Page MenuHomePhabricator

nutcracker fails to start due to lack of /var/run/nutcracker (ex: deployment-videoscaler01 has memcached failures)
Closed, ResolvedPublic

Description

Memcached error for key "{memcached-key}" on server "{memcached-server}": SERVER HAS FAILED AND IS DISABLED UNTIL TIMED RETRY

deployment-videoscaler01:~# systemctl list-units --state=failed
  UNIT               LOAD   ACTIVE SUB    DESCRIPTION                             
● ferm.service       loaded failed failed ferm firewall configuration             
● nutcracker.service loaded failed failed nutcracker proxy for memcached and Redis
● puppet.service     loaded failed failed Puppet agent                            
● rc-local.service   loaded failed failed /etc/rc.local Compatibility

Event Timeline

ferm is a different issue due to AAAA DNS resolution which is not available on labs. That is T176314 and worked around via https://gerrit.wikimedia.org/r/#/c/381073/

/var/log/nutcracker/nutcracker.log
[2017-10-18 08:28:35.263] nc.c:184 nutcracker-0.4.1 built for Linux 4.9.0-3-amd64 x86_64 started on pid 4586
[2017-10-18 08:28:35.264] nc.c:189 run, rabbit run / dig that hole, forget the sun / and when at last the work is done / don't sit down / it's time to dig another one
[2017-10-18 08:28:35.272] nc_proxy.c:148 bind on p 11 to addr '/var/run/nutcracker/nutcracker.sock 0666' failed: No such file or directory
[2017-10-18 08:28:35.272] nc.c:195 done, rabbit done

/var/run/nutcracker/nutcracker.sock 0666 failed: No such file or directory

/etc/nutcracker/nutcracker.yml
mc-unix:
  listen: /var/run/nutcracker/nutcracker.sock 0666
redis_eqiad:
  listen: /var/run/nutcracker/redis_eqiad.sock 0666

I guess we have nutcracker configured to that path but the systemd unit fails to create the /var/run/nutcracker directory before starting the unit.

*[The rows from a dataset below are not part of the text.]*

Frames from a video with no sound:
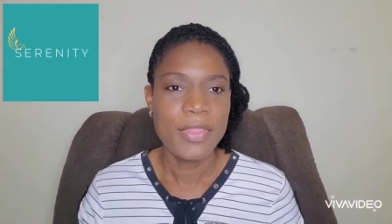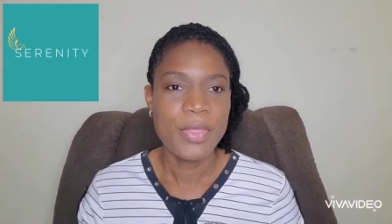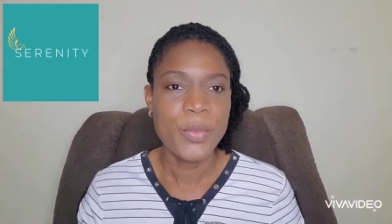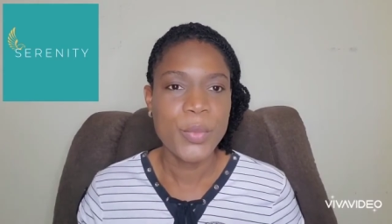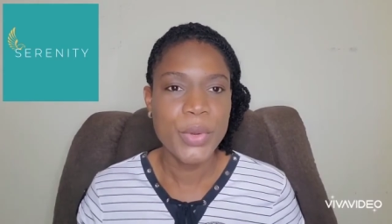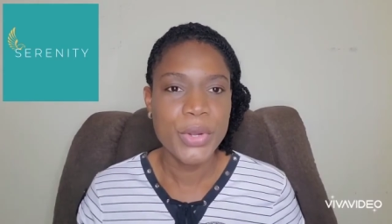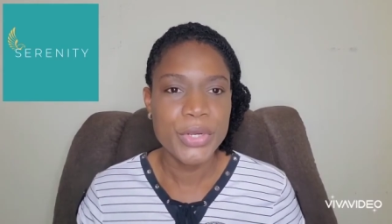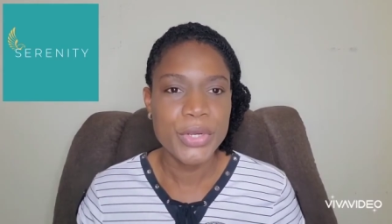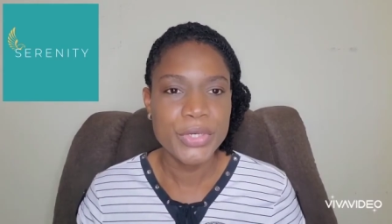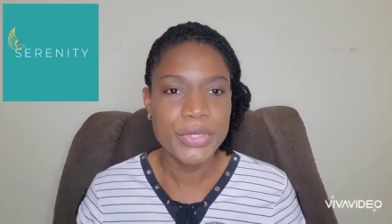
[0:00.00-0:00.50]
The
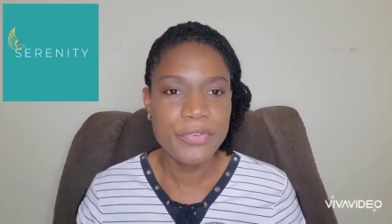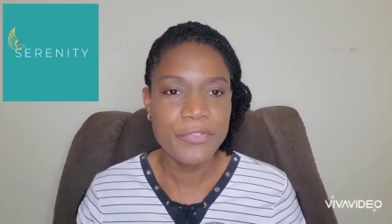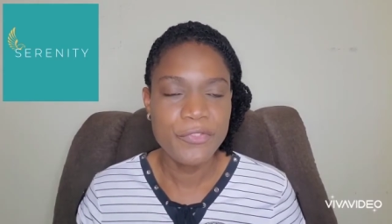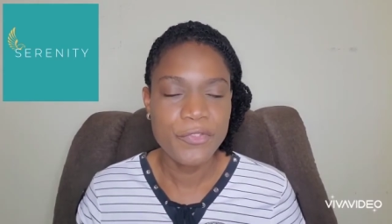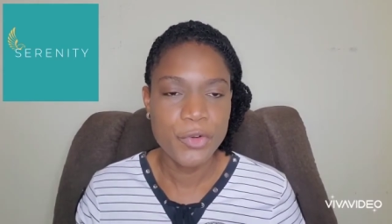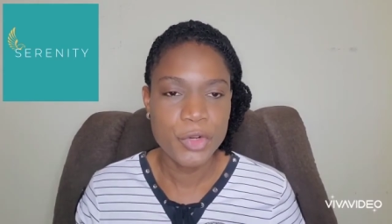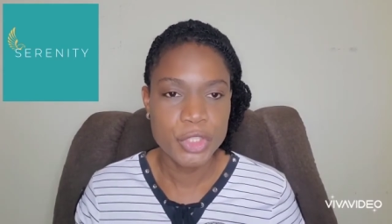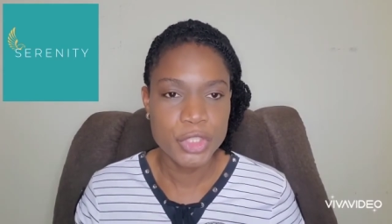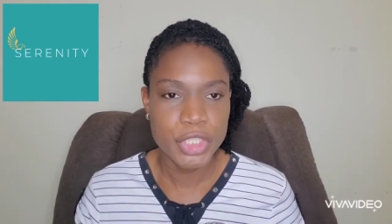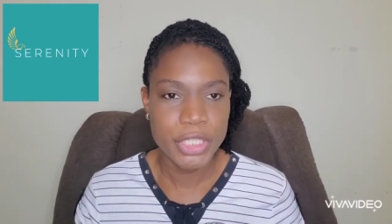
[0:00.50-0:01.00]
word
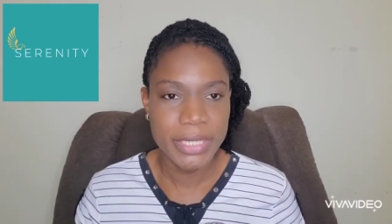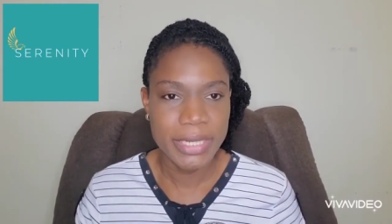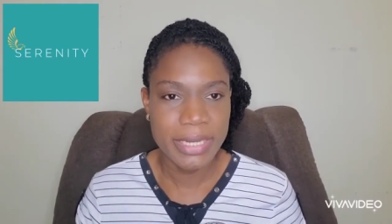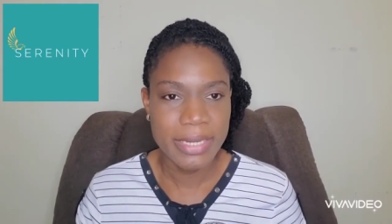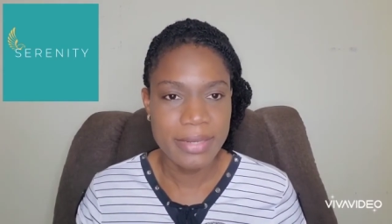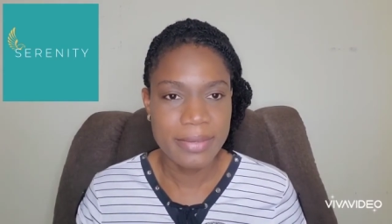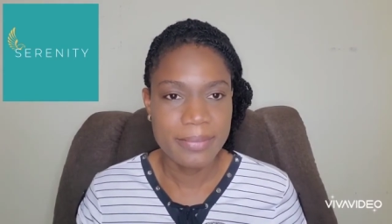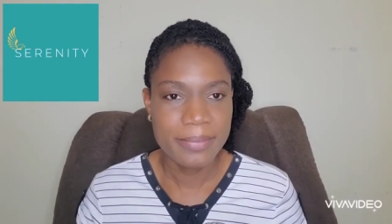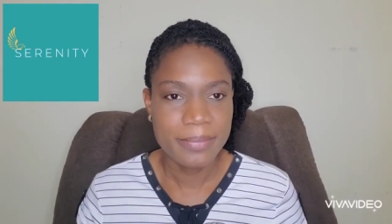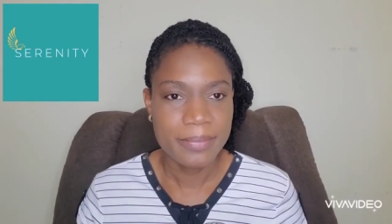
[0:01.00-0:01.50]
for
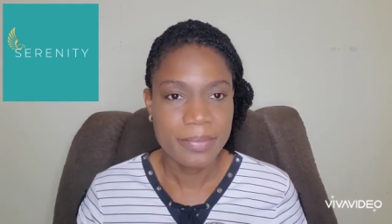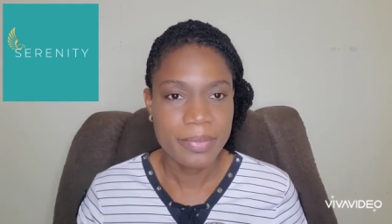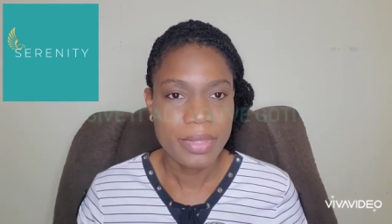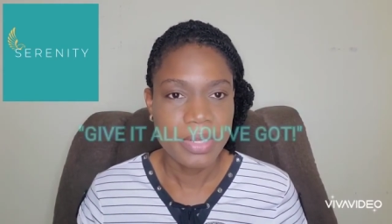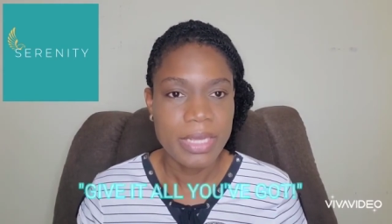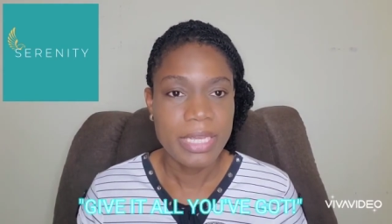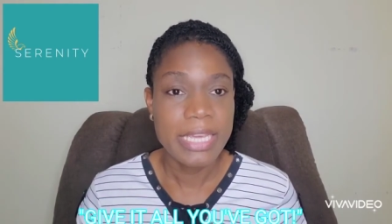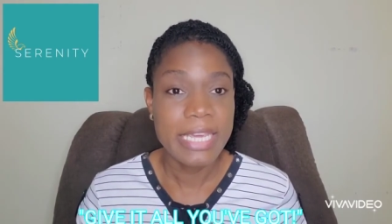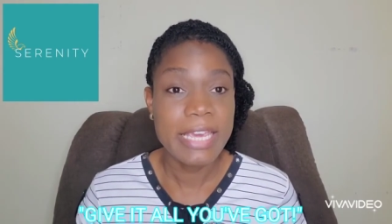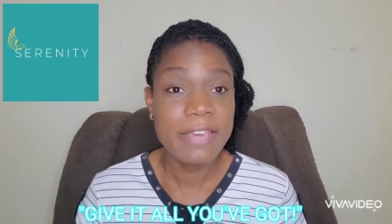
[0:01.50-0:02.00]
today
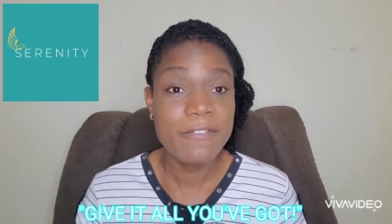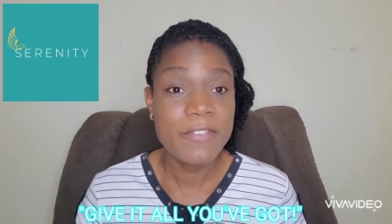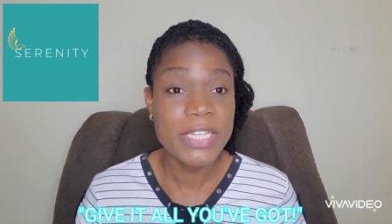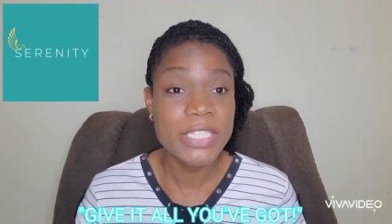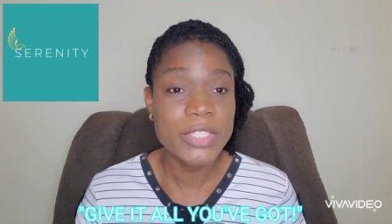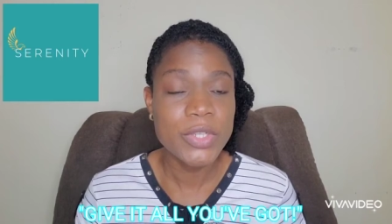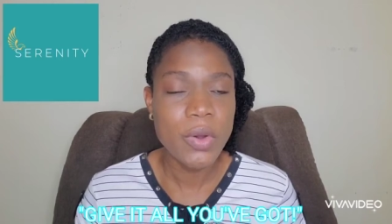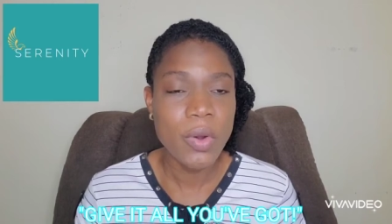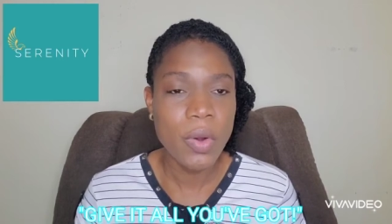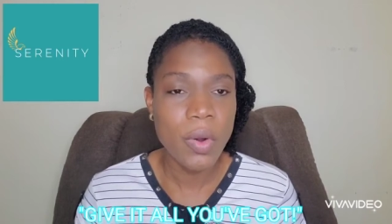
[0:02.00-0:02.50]
give
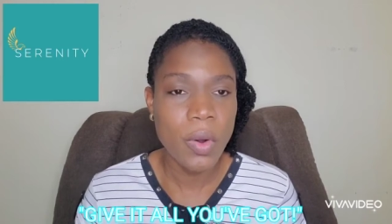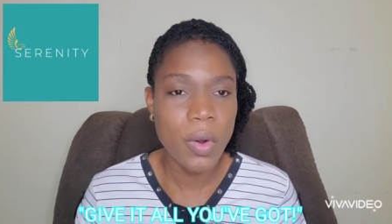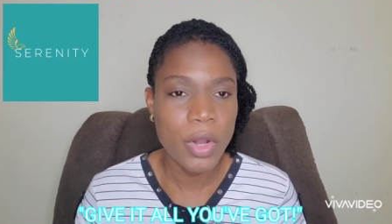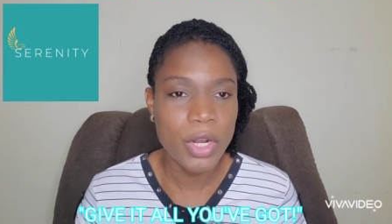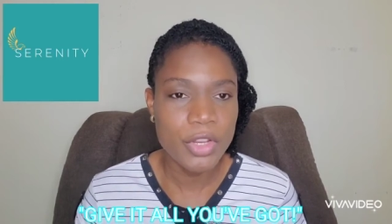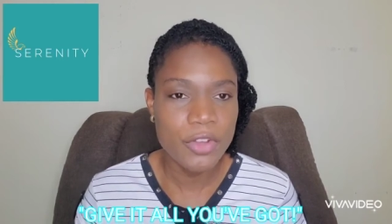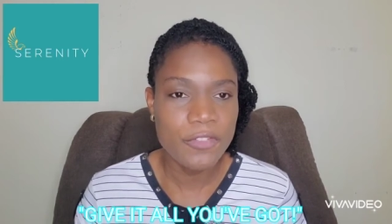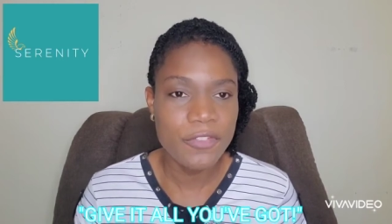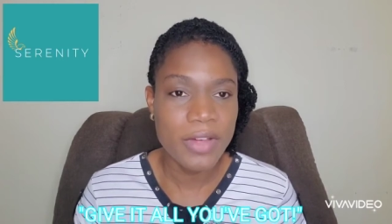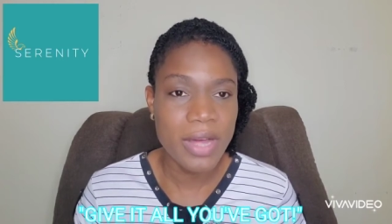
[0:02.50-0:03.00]
it
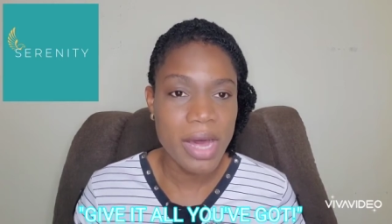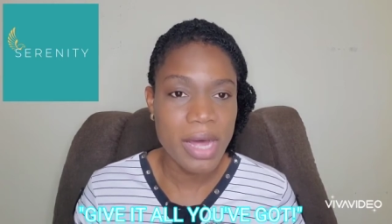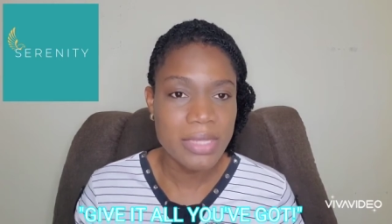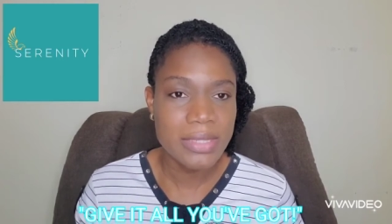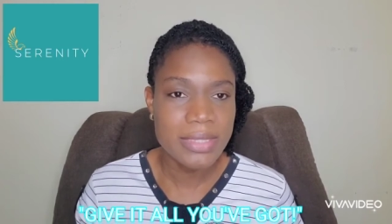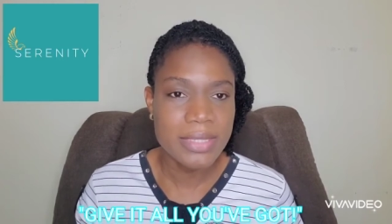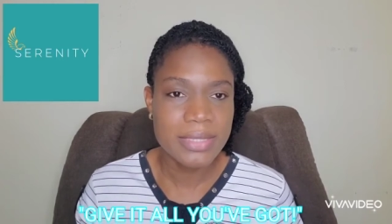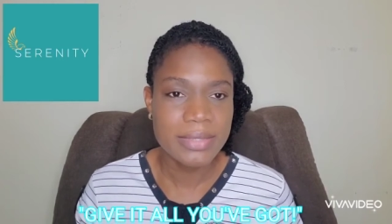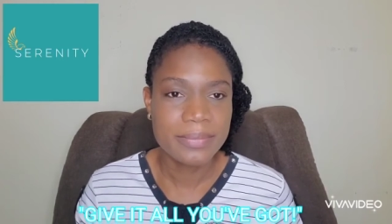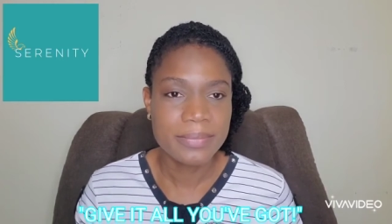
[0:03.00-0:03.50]
all you've
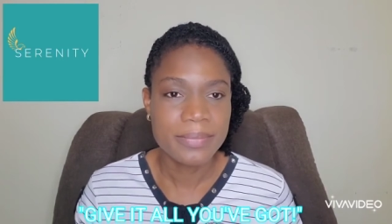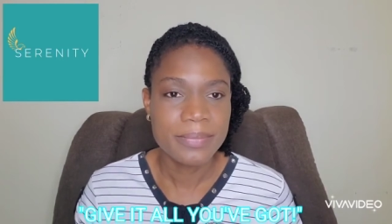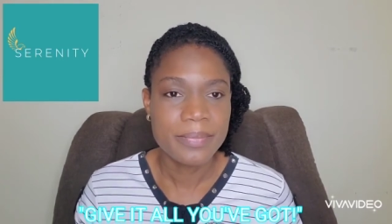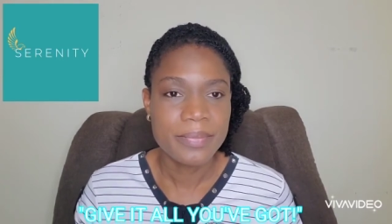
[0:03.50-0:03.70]
got.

Mentioned in SAL (#wikimedia-releng) [2017-10-18T08:38:20Z] <hashar> deployment-videoscaler01: install --owner=nutcracker -d /var/run/nutcracker && systemctl start nutcracker # T178457

hashar renamed this task from deployment-videoscaler01 has memcached failures to nutcracker fails to start due to lack of /var/run/nutcracker (ex: deployment-videoscaler01 has memcached failures).Oct 18 2017, 8:39 AM
hashar added a project: SRE.

Fixed it by MANUALLY creating a /var/run/nutcracker directory.

Mentioned in SAL (#wikimedia-releng) [2017-10-18T08:41:22Z] <hashar> deployment-mediawiki07: install --owner=nutcracker -d /var/run/nutcracker && systemctl start nutcracker # T178457

nutcracker ships /usr/lib/tmpfiles.d/nutcracker.conf which should be creating the file in (/var)/run. This has been working in production fine for months now. Not sure why it doesn't work in your case, could you troubleshoot a little more and provide more information?

deployment-videoscaler01 is one of the two servers experimentally using stretch, it's not comparable to what we use on the video scalers in production.

Gilles subscribed.

Videoscalers don't run Thumbor

Ah! Yes, that all makes sense now, thanks!

We have a patched nutcracker version in jessie-wikimedia, which we haven't ported to stretch-wikimedia. Debian stretch has a new enough nutcracker version (0.4.1) and ships a systemd unit now too, but not a tmpfiles.d, because the upstream package doesn't really use /run/nutcracker at all (we only use it for the sockets, set in nutcracker's config).

We should probably leave the stretch package (0.4.1+dfsg-1) and possibly even backport that to jessie-wikimedia. The tmpfiles.d stanza should be moved to puppet instead, as it's referring to site-local configuration.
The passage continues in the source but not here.